Started by Unknown September 23, 2005
>From scratching around on the internet and reading Hamming's Digital
Filters book it appears that the z transform is used pretty much only with z = exp(iw), which means it works like a discrete Fourier transform. I was wondering whether the z transform is ever used with z = exp(iw+y). This seems to be remarkably useful - I wonder if it is impractical to compute for a given signal, therefore not used in practice.
spasmous@yahoo.com wrote:

>>From scratching around on the internet and reading Hamming's Digital > Filters book it appears that the z transform is used pretty much only > with z = exp(iw), which means it works like a discrete Fourier > transform. > > I was wondering whether the z transform is ever used with z = > exp(iw+y). This seems to be remarkably useful - I wonder if it is > impractical to compute for a given signal, therefore not used in > practice. >
In control systems the z transform is used as z = exp(sT), with T = sampling rate & s being the frequency variable in the Laplace transform. It has some conversion issues that the mathematicians quibble about, but it works just fine so there must be some way of dancing around them... -- Tim Wescott Wescott Design Services http://www.wescottdesign.com
<spasmous@yahoo.com> wrote in message
news:1127513981.711359.232890@g44g2000cwa.googlegroups.com...

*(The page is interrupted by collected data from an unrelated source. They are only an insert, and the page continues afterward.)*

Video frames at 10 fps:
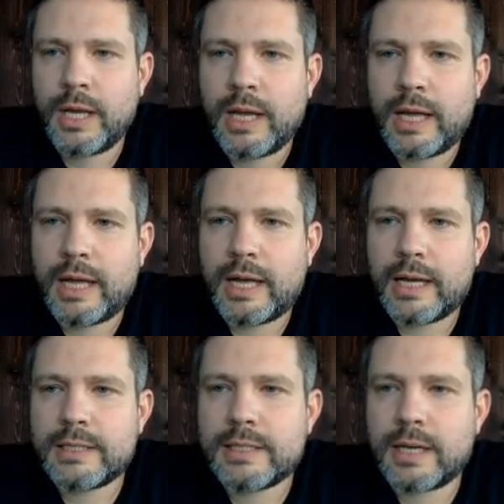
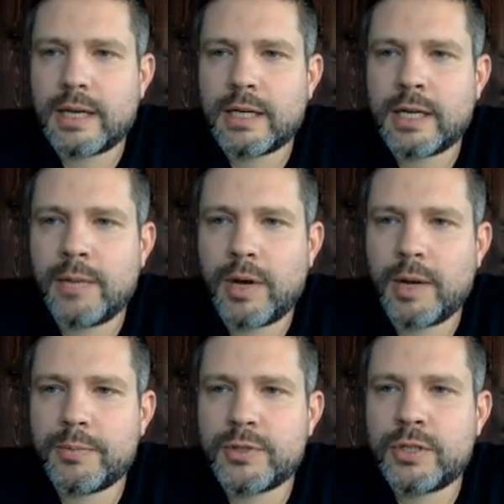and come
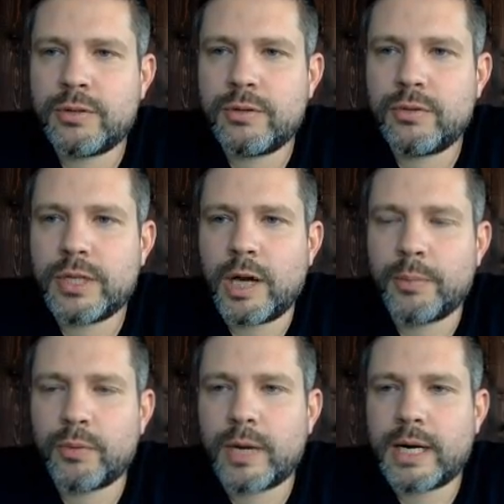up to the
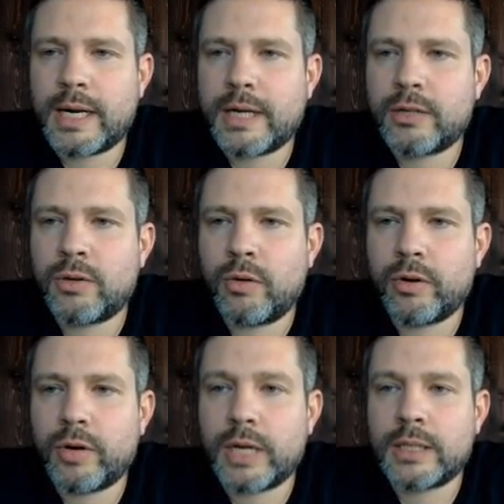upper right hand
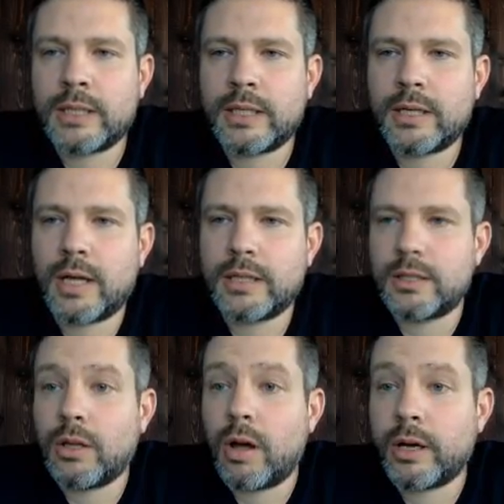corner and click on the
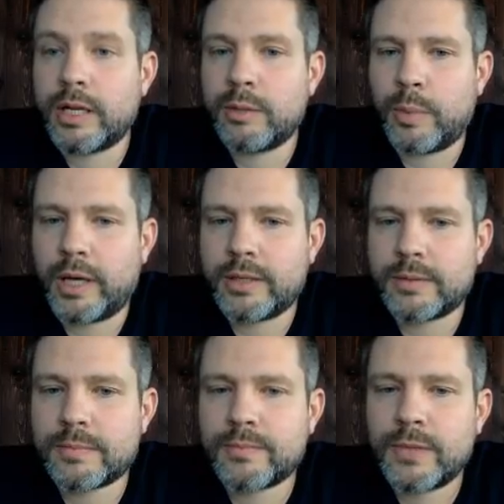login button.
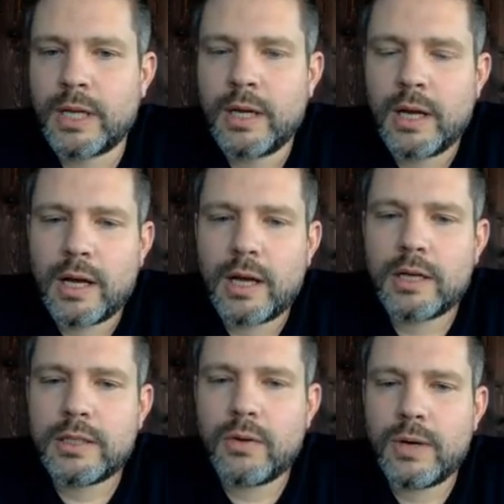
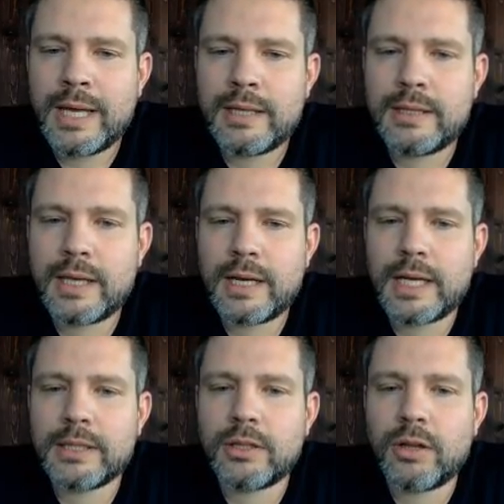Go ahead then
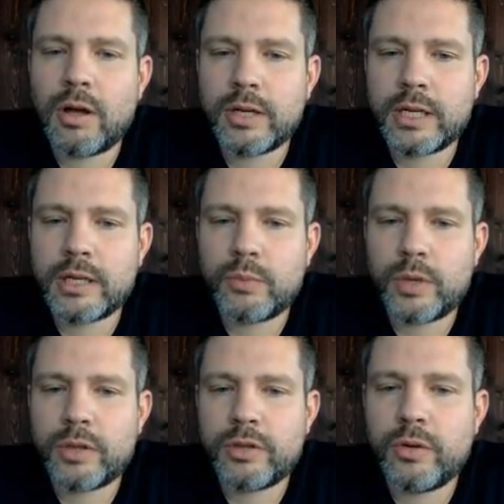and log in
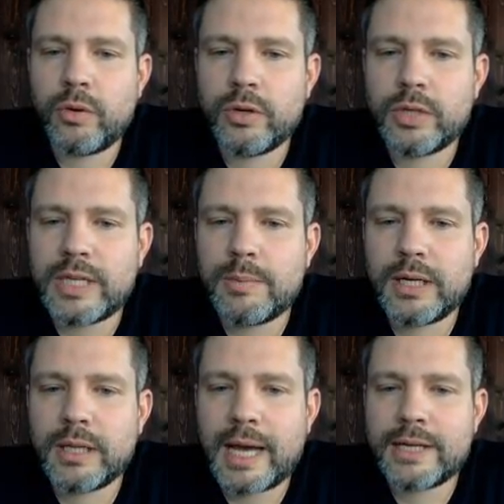with your
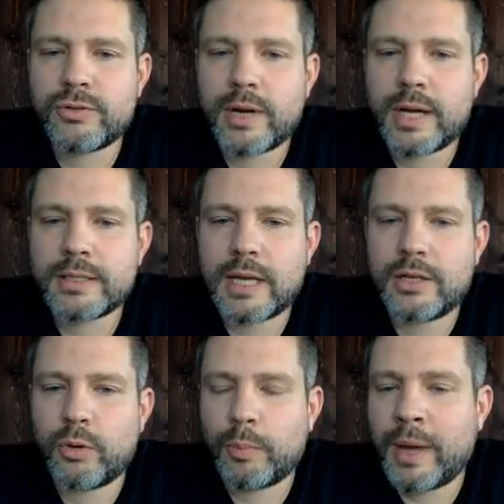email address
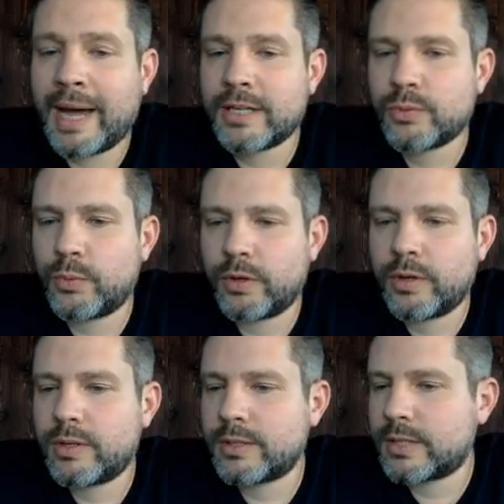and your password,
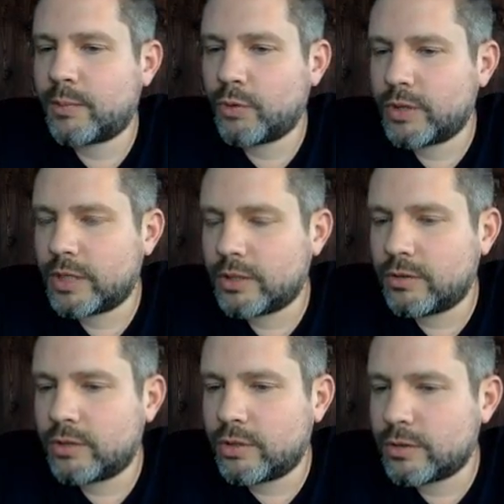the same one that you
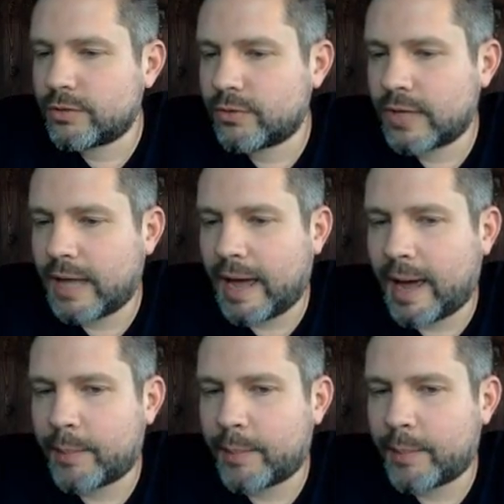use for the app.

> >From scratching around on the internet and reading Hamming's Digital > Filters book it appears that the z transform is used pretty much only > with z = exp(iw), which means it works like a discrete Fourier > transform. > > I was wondering whether the z transform is ever used with z = > exp(iw+y). This seems to be remarkably useful - I wonder if it is > impractical to compute for a given signal, therefore not used in > practice. >
The exact mapping from s to z is z=exp(sT) where s=sigma+j omega. So this gives a complex z. Any other transforms are approximates ie Bilinear TF,forward or backward difference etc. The reason that z=exp(sT) is not normally used is that to go from s to z would involve a log multi valued function - so we use a transfer function approximation. Everything in z is approximate - only analogue is exact (assuming we start from analogue that is).Maybe if we sampled a different way we could get a different expression from z to s which was rational - until that time we are stuck with the above. Shytot
Shytot wrote:
> <spasmous@yahoo.com> wrote in message > news:1127513981.711359.232890@g44g2000cwa.googlegroups.com... > > >From scratching around on the internet and reading Hamming's Digital > > Filters book it appears that the z transform is used pretty much only > > with z = exp(iw), which means it works like a discrete Fourier > > transform. > > > > I was wondering whether the z transform is ever used with z = > > exp(iw+y). This seems to be remarkably useful - I wonder if it is > > impractical to compute for a given signal, therefore not used in > > practice. > > > The exact mapping from s to z is z=exp(sT) where s=sigma+j omega. So this > gives a complex z. >
Right. Here's the thing: I have a finite length time signal sampled at, say, 256 times-points that is composed of different frequencies which decay (exponentially) at different rates. I can FFT the signal to see the frequency components however due to the decay the peaks are broadened. Both the frequency spectrum and decay rates are interesting parameters. Seems the Z transform offers a way of prising the freq and decay out of the signal. In fact I'm a little confused about the uniqueness of the Z transform. Eg. for the case of a pure sinusoidal variation undergoing exp decay, the FFT will give you a broad spectrum indicating several freqs are present. The Z transform *should* give you a single peak in the complex plane telling you the freq and decay rate. However, it is also valid to represent the signal as a collection of non-decaying frequencies as per the FFT. How could the Z transform distinguish the two cases?